Марьяна Белицкого тоже нет в живых. Он умер обыкновенно, в больничной постели, после месяцев страданий, после лет запутанной иногда, но яркой жизни. Он умел радоваться жизни, как мало кто из известных мне людей, и в то же время был способен на самоотречение и самоотверженность ради убежде­ний и друзей. Марьян расстался с партией задолго до меня, еще в 1957 году. Из-за этого ему пришлось поч­ти полностью отойти от журналистики; в поисках другого поля деятельности он занялся древней истори­ей и написал хорошую книгу о шумерах. Были у него и другие планы, а в больницу он попал внезапно: я был за границей, ничего не знал, а вернувшись, на следую­щий день узнал о его похоронах.

На этих похоронах я не встретил уже почти ни­кого из нашей будапештской «команды»: одного толь­ко — годами перед тем не видавши — Зыгмунта Же- жуховского, который давным-давно бросил перо и за­рабатывал на жизнь более достойным способом. Я об­радовался этой встрече, договорились созвониться — и с тех пор снова прошли годы...

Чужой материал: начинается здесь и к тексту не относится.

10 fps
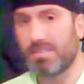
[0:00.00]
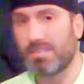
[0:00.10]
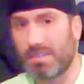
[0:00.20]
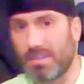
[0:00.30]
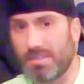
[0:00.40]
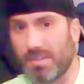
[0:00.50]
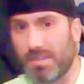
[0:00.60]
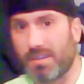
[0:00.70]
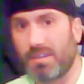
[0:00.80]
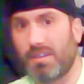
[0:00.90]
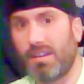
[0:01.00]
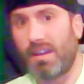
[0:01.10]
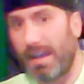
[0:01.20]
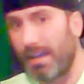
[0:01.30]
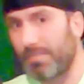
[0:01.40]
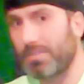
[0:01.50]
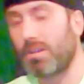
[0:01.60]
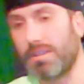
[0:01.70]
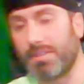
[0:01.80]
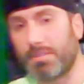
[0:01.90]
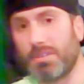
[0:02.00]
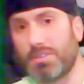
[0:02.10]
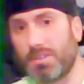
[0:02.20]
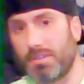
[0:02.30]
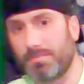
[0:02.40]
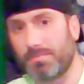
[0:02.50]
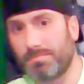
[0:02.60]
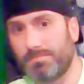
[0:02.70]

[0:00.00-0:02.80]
sensing after intuition.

Францишка Боровичова покинула Польшу с вол­ной эмигрантов 68-69-го года. Не знаю, где она сейчас и как ее дела, — где бы ни была, если когда-нибудь до нее дойдут эти слова, пусть знает, что я сердечно вспоминаю хорошего товарища и желаю ей счастья...

За границей — но в ином качестве: специальных корреспондентов в разных там Парижах и Вашингто­нах — наслаждаются жизнью некоторые другие жур­налисты, фамилии которых я позволю себе опустить. Признадось, что тогда в Будапеште я не подозревал в них той ловкости, которую они демонстрируют, годами снабжая свои редакции желательными информациями и комментариями; и всё еще, бывает, удивляюсь — это те самые? это они теперь разоблача­ют гнилой Запад, коррупцию парламентарных режи­мов, заговоры сионистов и маоистов?

Но и на этих — куда более далеких мне, чем умер­шие и изгнанные, — слава Богу, свет клином не со­шелся...

Пора прервать эту глоссу к дневнику двадцати­летней давности — а ниточка венгерская в моей жизни никогда уже, верно, не оборвется, хотя всего лишь неполных две недели продолжалось мое бессильное присутствие возле защищавших свою свободу и досто­инство братьев-мадьяров.